Dennoch dauert es viele Jahre, bis die Personen in der KDS-Ambulanz ankommen: „Viele schildern mir, dass sie sich lange sehr schwer getan haben, selbst als sie bereits eine Ahnung hatten: Das wäre etwas, wo ich Hilfe suchen könnte. Und viele berichten auch von einer immensen Scham“, so Johanna Schulte.

Das Hadern geht auch nach kosmetischen Eingriffen weiter

Wer an einer KDS leidet, wird versuchen, das Problem auf der körperlichen Ebene zu lösen, also zum Schönheitschirurgen zu gehen oder sich dermatologische Hilfe zu holen. In einem Test, den die KDS-Ambulanz selbst anbietet, gaben von 429 Befragten ganze 25 Prozent an, dass sie schon kosmetische Operationen an sich haben durchführen lassen. 28 Prozent waren der Meinung, dass ihnen nur kosmetische oder medizinische Behandlungen helfen können. Dabei geht das Hadern nach dem Eingriff oft weiter.

In der KDS-Therapie bestehen gute Chancen, dass ein Patient erfolgreich behandelt wird. „Der erste Schritt ist eine gute Diagnostik. Wenn das Problem einen Namen hat, ist es für viele schon sehr entlastend, denn damit ist verbunden: Das haben andere auch, dagegen kann man was tun.“ In Übungen vor dem Spiegel wird trainiert, den Fokus vom wahrgenommenen Makel auf den gesamten Körper zu legen. Schritt für Schritt lernen die Betroffenen, sich wieder Alltagssituationen und dem Blick anderer Menschen auszusetzen.

Oft können auch die Angehörigen einen Beitrag leisten. „Letztlich geht es darum, den Betroffenen zu fragen: Wie kann man helfen?

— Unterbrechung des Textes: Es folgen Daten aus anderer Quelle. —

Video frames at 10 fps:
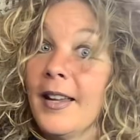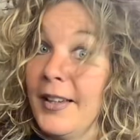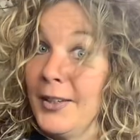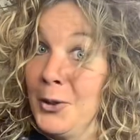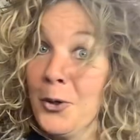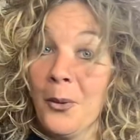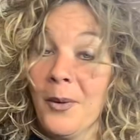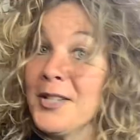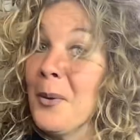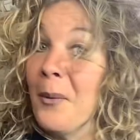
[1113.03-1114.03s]
You don't
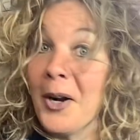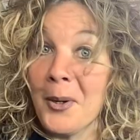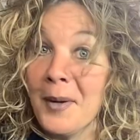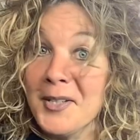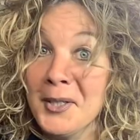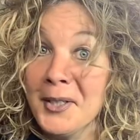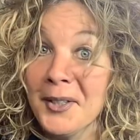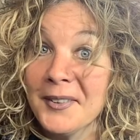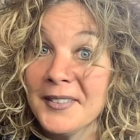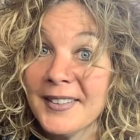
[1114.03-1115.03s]
want to walk away, do
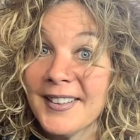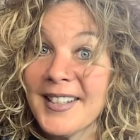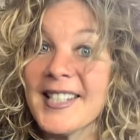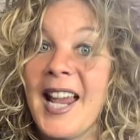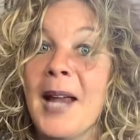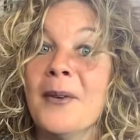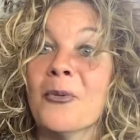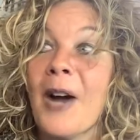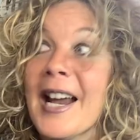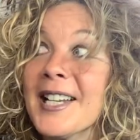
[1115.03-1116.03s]
you? Because a
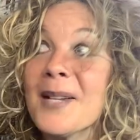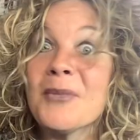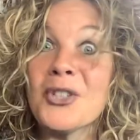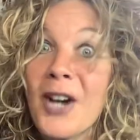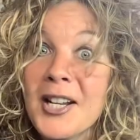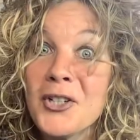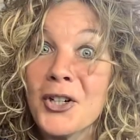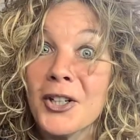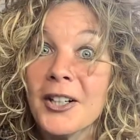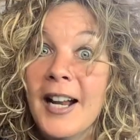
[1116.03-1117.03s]
random
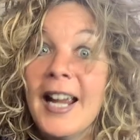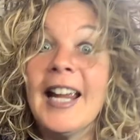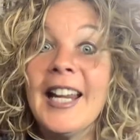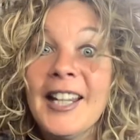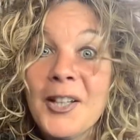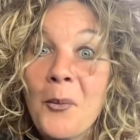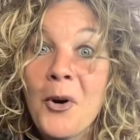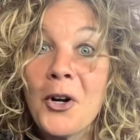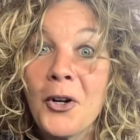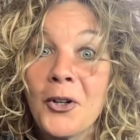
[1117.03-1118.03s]
stranger in the
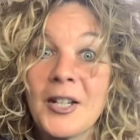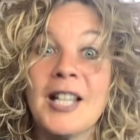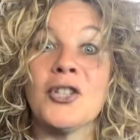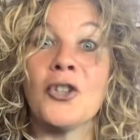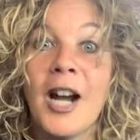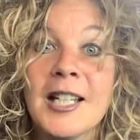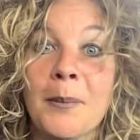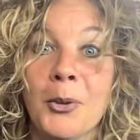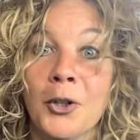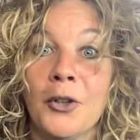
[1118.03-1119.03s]
world is trying to
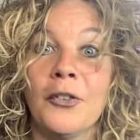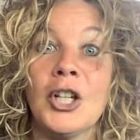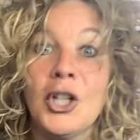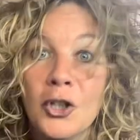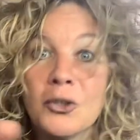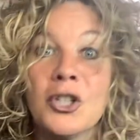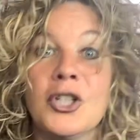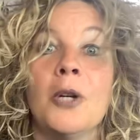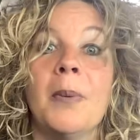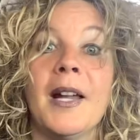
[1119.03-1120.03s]
prove you
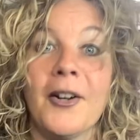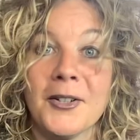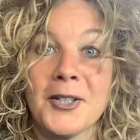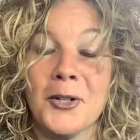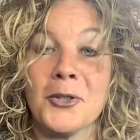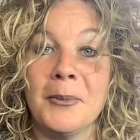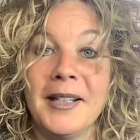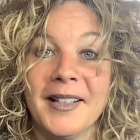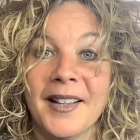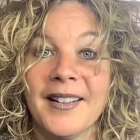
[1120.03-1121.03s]
stupid on social
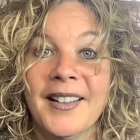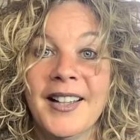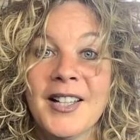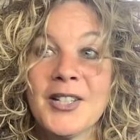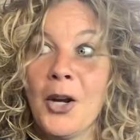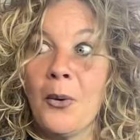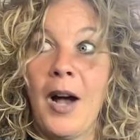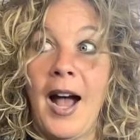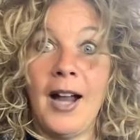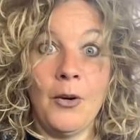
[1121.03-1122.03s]
media. So
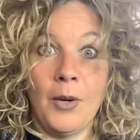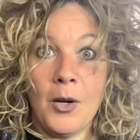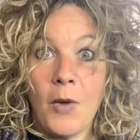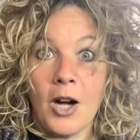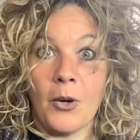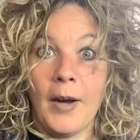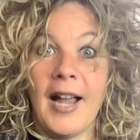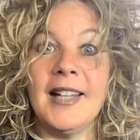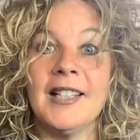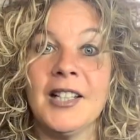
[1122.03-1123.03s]
I don't want to walk away.
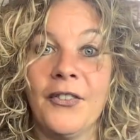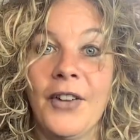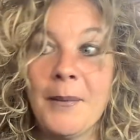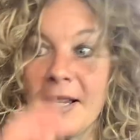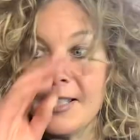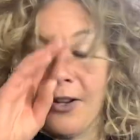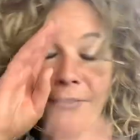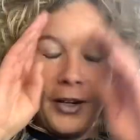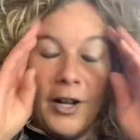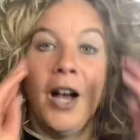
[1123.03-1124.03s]
I need to defend
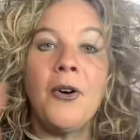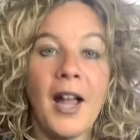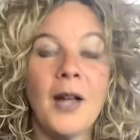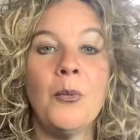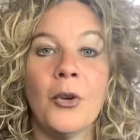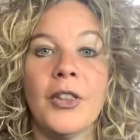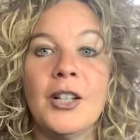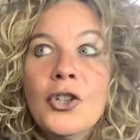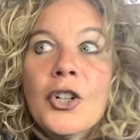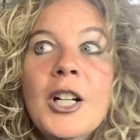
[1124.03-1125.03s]
myself. Okay, well
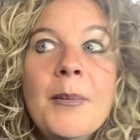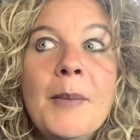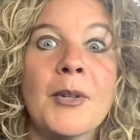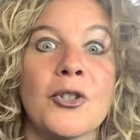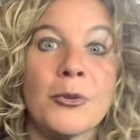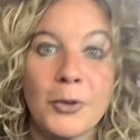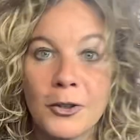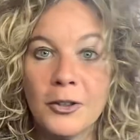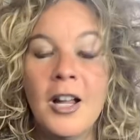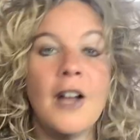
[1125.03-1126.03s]
then you're going to be
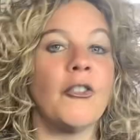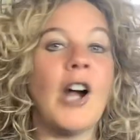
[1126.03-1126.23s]
miserable for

Man sollte versuchen, die Symptomatik zu verstehen. Und offen nachfragen. Es hilft häufig, Informationen einzuholen und auch Ratgeberliteratur oder Selbsthilfebücher zu lesen, um ein Verständnis dafür zu bekommen.“ Schließlich ist es dann vielleicht ein kleinerer Schritt, bis man auch professionelle Hilfe in Anspruch nimmt.